Ci sono stati anche molti nuovi fattori negativi, che potrebbero non essere così facili da mitigare per Pechino. Tra questi i crescenti appelli all’azione da parte dei leader politici occidentali in relazione alle minacce alla sicurezza poste dalla Cina, che includono da un lato le intenzioni militari (potenziali ma non probabili, se non forzate) nei confronti di Taiwan, dall’altro le capacità informatiche lesive e le accuse di grave presenza di intelligence in Occidente. C’è anche la questione dell’onere finanziario per diversi paesi in via di sviluppo derivante dagli investimenti nell’ambito dell’iniziativa cinese “Belt and Road”.

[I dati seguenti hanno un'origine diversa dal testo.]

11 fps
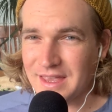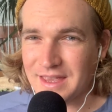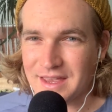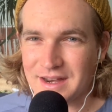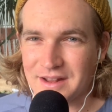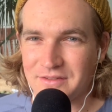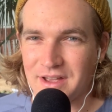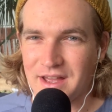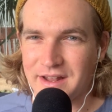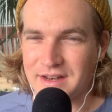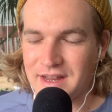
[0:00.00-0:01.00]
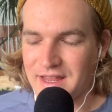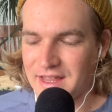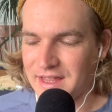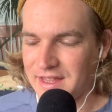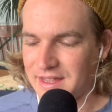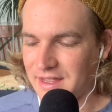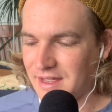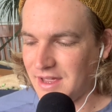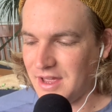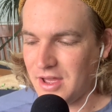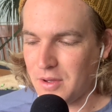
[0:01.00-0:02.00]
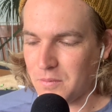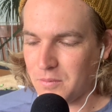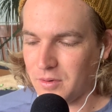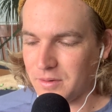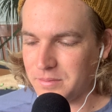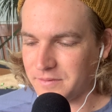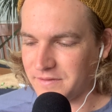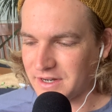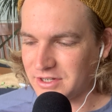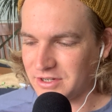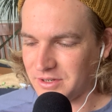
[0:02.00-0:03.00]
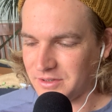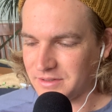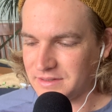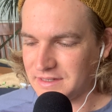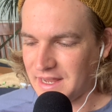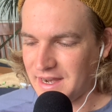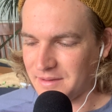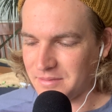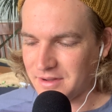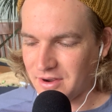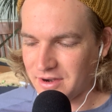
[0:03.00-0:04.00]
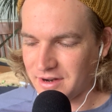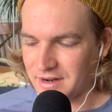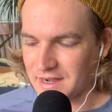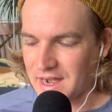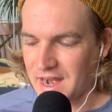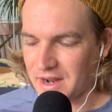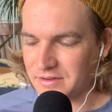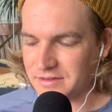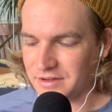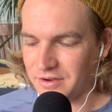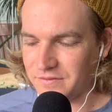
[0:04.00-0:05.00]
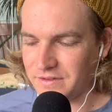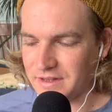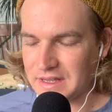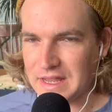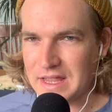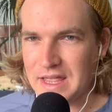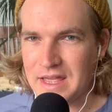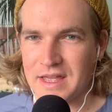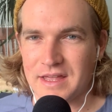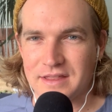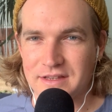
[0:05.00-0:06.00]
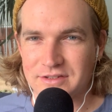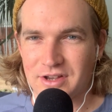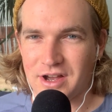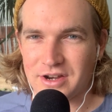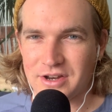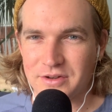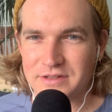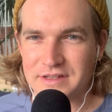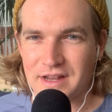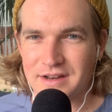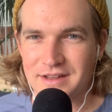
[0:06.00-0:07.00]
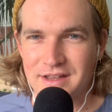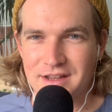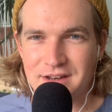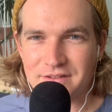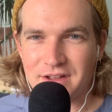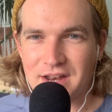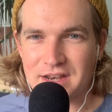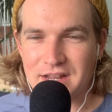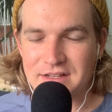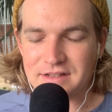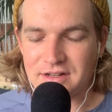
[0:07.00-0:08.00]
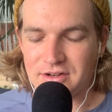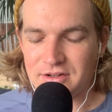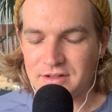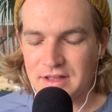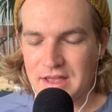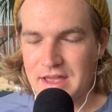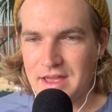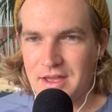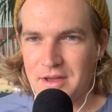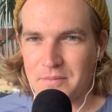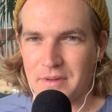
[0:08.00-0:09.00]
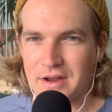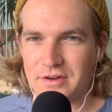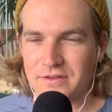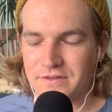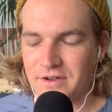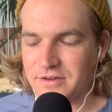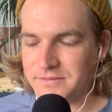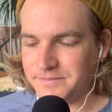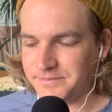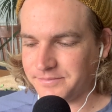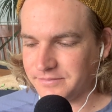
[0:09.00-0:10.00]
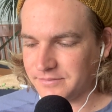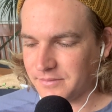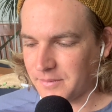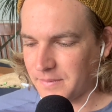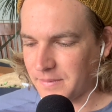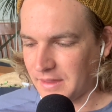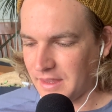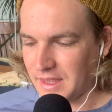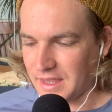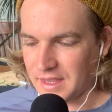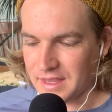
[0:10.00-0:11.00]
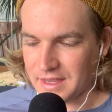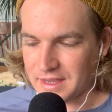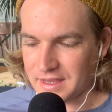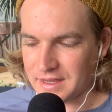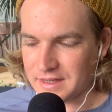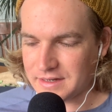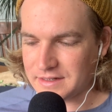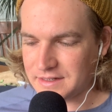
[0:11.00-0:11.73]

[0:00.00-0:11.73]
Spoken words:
and I've got a more professional setup going on now, so hopefully this audio is sounding good. I've got a nice little microphone, and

Permangono gravi preoccupazioni per i diritti umani, la soppressione dell’espressione politica (in particolare a Hong Kong) e la repressione degli uiguri da parte di Pechino nella provincia dello Xinjiang. Anche le nuove “sparizioni” di personaggi di alto profilo (l’artista Ai Weiwei o la tennista Peng Shuai) non hanno contribuito a migliorare l’immagine della Cina all’estero.
Governare per sempre?
Il 20° Congresso del Partito comunista cinese si terrà nel 2022 per eleggere la nuova struttura di potere. Durante il suo mandato, Xi Jinping è riuscito a soffocare la maggior parte dell’opposizione e persino a prolungare il suo mandato come leader supremo, ma sta chiaramente optando per una leadership indefinita, alla stregua dei suoi predecessori Mao Zedong e Deng Xiaoping.
Nel 2021, gli investitori in Cina hanno dovuto affrontare un insolito grado di incertezza riguardo ai cambiamenti politici sempre più imprevedibili e al crescente controllo centralizzato del partito a tutti i livelli dell’attività pubblica e privata. E mentre il contesto di mercato è stato generalmente deludente, la combinazione di questi venti contrari metterà alla prova il modo in cui gli investitori nazionali ed esteri si avvicinano al mercato cinese.

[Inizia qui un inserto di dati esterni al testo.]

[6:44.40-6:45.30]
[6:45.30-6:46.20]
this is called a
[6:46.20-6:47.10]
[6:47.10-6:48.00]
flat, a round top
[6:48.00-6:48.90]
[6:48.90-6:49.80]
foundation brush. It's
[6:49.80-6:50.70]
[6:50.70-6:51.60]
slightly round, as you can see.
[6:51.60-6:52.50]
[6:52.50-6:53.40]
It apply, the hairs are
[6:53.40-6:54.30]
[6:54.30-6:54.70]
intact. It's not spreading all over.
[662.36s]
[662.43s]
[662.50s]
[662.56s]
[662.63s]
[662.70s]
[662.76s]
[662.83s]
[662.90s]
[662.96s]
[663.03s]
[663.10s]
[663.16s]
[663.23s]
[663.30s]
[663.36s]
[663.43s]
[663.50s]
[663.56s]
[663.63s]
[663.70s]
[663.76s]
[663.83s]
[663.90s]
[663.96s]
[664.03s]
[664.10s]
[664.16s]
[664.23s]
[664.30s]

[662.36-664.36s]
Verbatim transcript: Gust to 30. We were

Gli investitori hanno la possibilità di decidere se investire o meno nell’economia o nei mercati cinesi, ma hanno almeno la possibilità di esprimere il dissenso tramite le loro decisioni di investimento per esercitare pressioni sul governo cinese affinché sviluppi un’economia e una società sostenibili.

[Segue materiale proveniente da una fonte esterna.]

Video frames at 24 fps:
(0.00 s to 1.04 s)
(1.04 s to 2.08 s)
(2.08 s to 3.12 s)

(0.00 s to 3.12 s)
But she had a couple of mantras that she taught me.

Gli investitori istituzionali e le aziende internazionali che lavorano in Cina, come JP Morgan, non possono scappare ogni volta che succede qualcosa che non gli piace ma hanno un ruolo importante da svolgere. Resta da vedere se sopravviveranno al Partito comunista cinese per altri 100 anni. In ogni caso, nessuno di noi ci sarà ancora per poter dire come sono andate le cose.